Chapter 28

280 2 0
                                    

AN: I am having MAJOR MAAAJOR DIVERGENT FEELS RN GUYS UGH!!! IT HURTS. Sorry I'm  just having Divergent feels really bad.

Kenzie POV

I stare at my ring and smile. My baby bump is a little bigger now. I'm almost 3 months pregnant which means me and Theo are close go knowing the baby's gender. He still thinks it's a boy but I'm pretty sure it's a girl. Theo wraps his arms around me and I put my hands on his." I love you." Theo says.

" I love you too Theo." Suddenly I have a huge pain in my stomach. I feel light headed. I run to the couch and try to stop the world from spinning." Kenzie?" Theo says patting my back." Whats going on?!" He shouts. I try breathing in and out but I can't. The only thing I can make out to say is." The baby." Then I pass out completely seeing only the darkness around me.

Theo POV
I sit in the hospital room holding Kenzie's hand not daring to let go. The only thing I hear is the heart monitor beeping. The doctor said her body isn't strong enough for a another life source. There's only about a 45 out of 100 percent chance of it living. I don't know how I'm going to tell her when she wakes up. She's going to be completely broken.

Kenzie POV

I wake up in a hospital room with a hand squeezing mine. Theo. I smile at him but it soon fades as I see his tear filled eyes." What happened?" I ask. He sighs." Our baby only has a forty five out of a hundred percent of living. I'm so so sorry baby." I don't believe this at first then it all hits me. And that's when the tears start. I feel like screaming until my voice is gone. I feel like I just got stabbed in the gut.

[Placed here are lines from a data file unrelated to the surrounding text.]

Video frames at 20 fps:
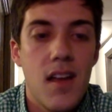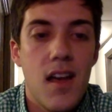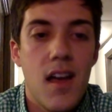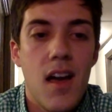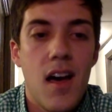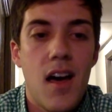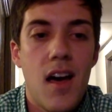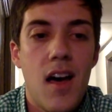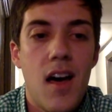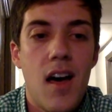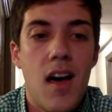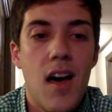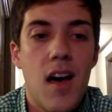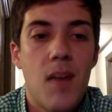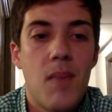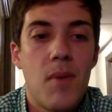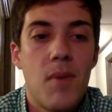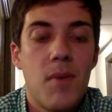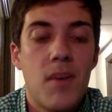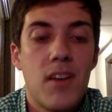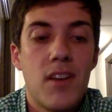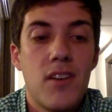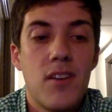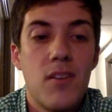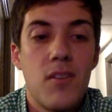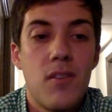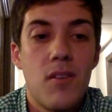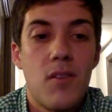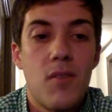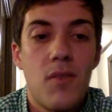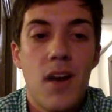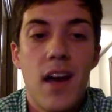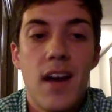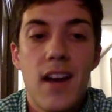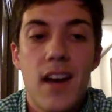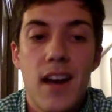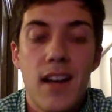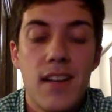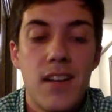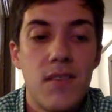I'm going to do a little writing
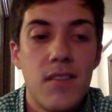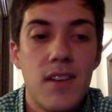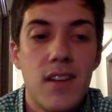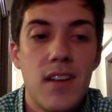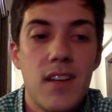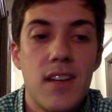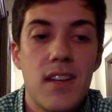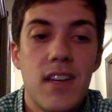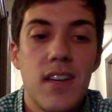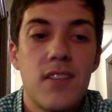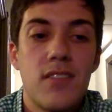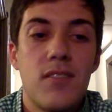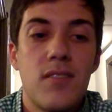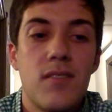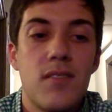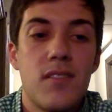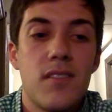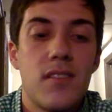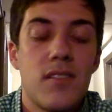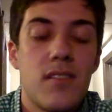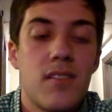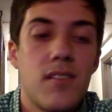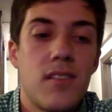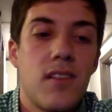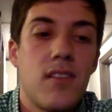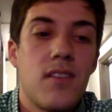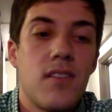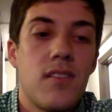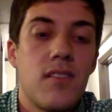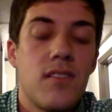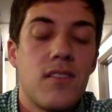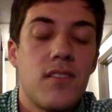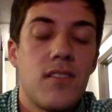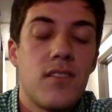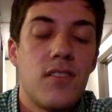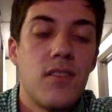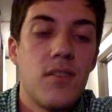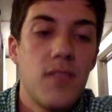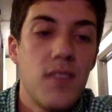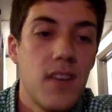activity to get students to
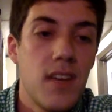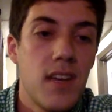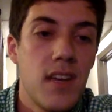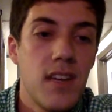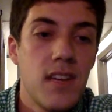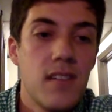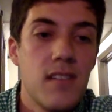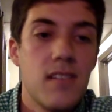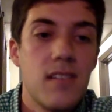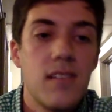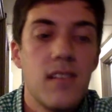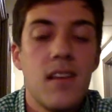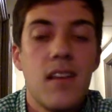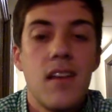do this.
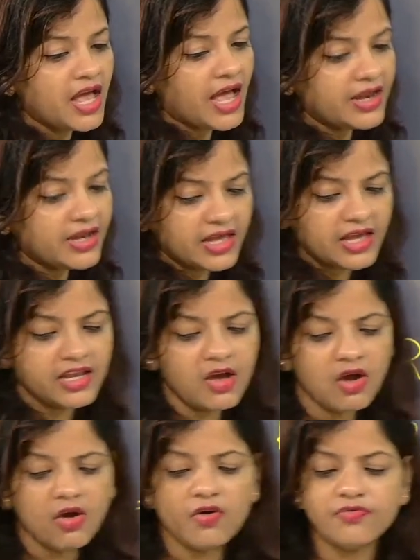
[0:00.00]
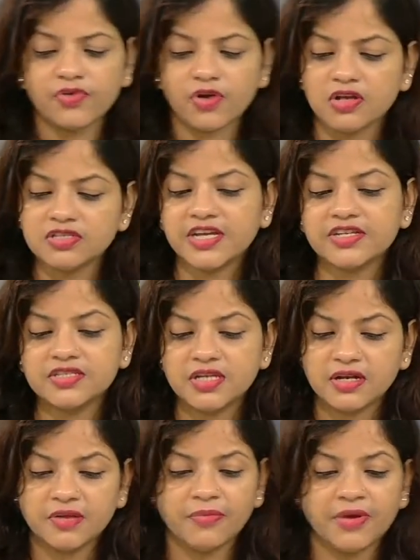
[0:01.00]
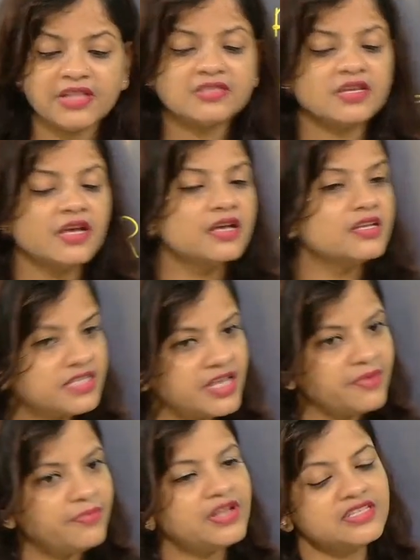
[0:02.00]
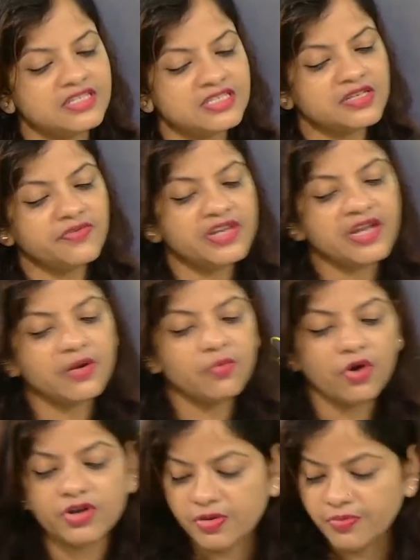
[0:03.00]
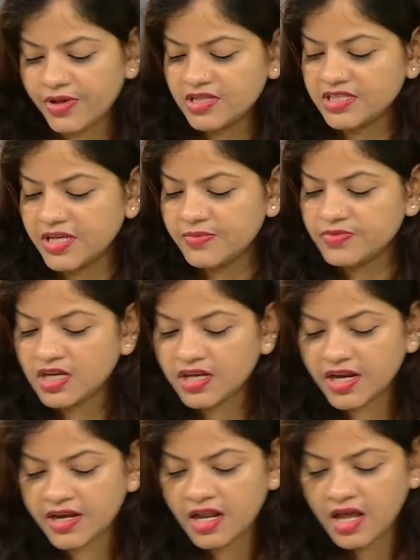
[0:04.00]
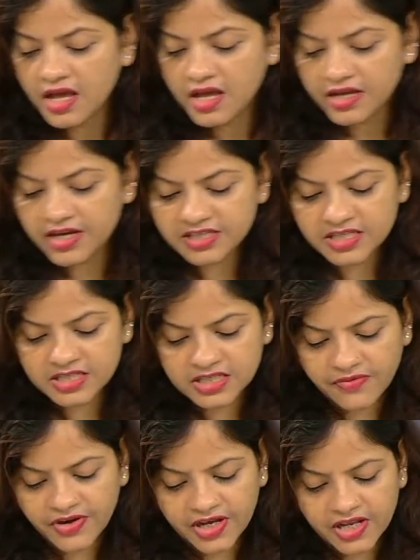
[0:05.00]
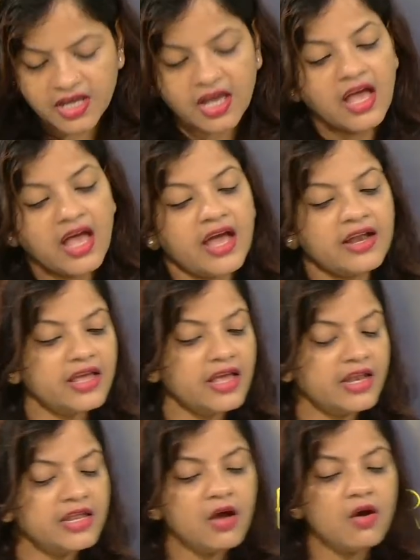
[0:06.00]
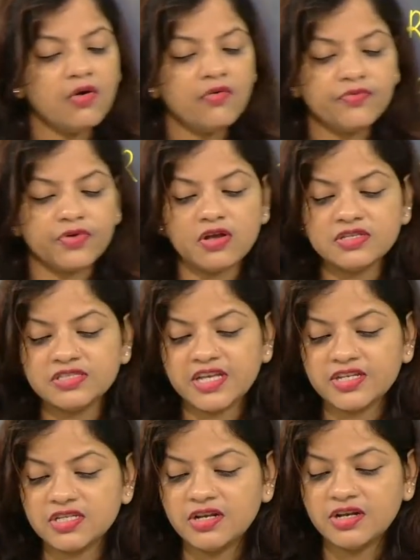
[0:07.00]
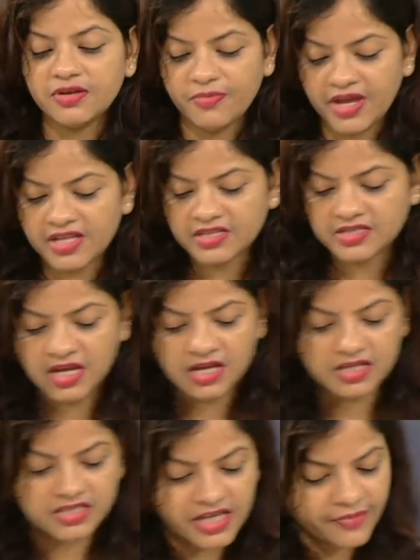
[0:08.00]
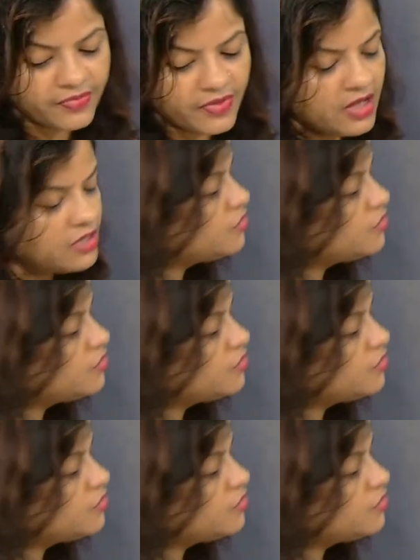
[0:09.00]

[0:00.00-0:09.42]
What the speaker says: and area of cross section remains same. Resistivity and what remains same, children? Resistivity and area of cross section remains same. So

I start breathing heavily. Then I think, 45 percent. That doesn't mean it's dead. And I am not giving up on this baby if 45 is all I have then I am going to make sure this baby lives." Theo. We are not going to give up over this. This baby is our baby. It may only be 45 percent but it's a lot better than 30 percent or a 20. We are going to give this baby all we got." He looks up to me and smiles. He kisses me so soft and passionately just like the first time we kissed.

I hear clapping in the background and I pull away. I see the doctor and some nurses clapping and cheering. Me and Theo giggle." Ms. Egan if you could take these pills every morning, afternoon, and night that would be great and give your baby somewhat of a better chance." My doctor says handing me two pill bottles.

I take them and thank him. Me and Theo walk out together and I see mothers in the waiting room stare at me then roll their eyes. I try to ignore them but I hear them whispering. I grab Theo's hand and squeeze. He gives me a warm smile." We can do this." Theo says. I smile. We can do this.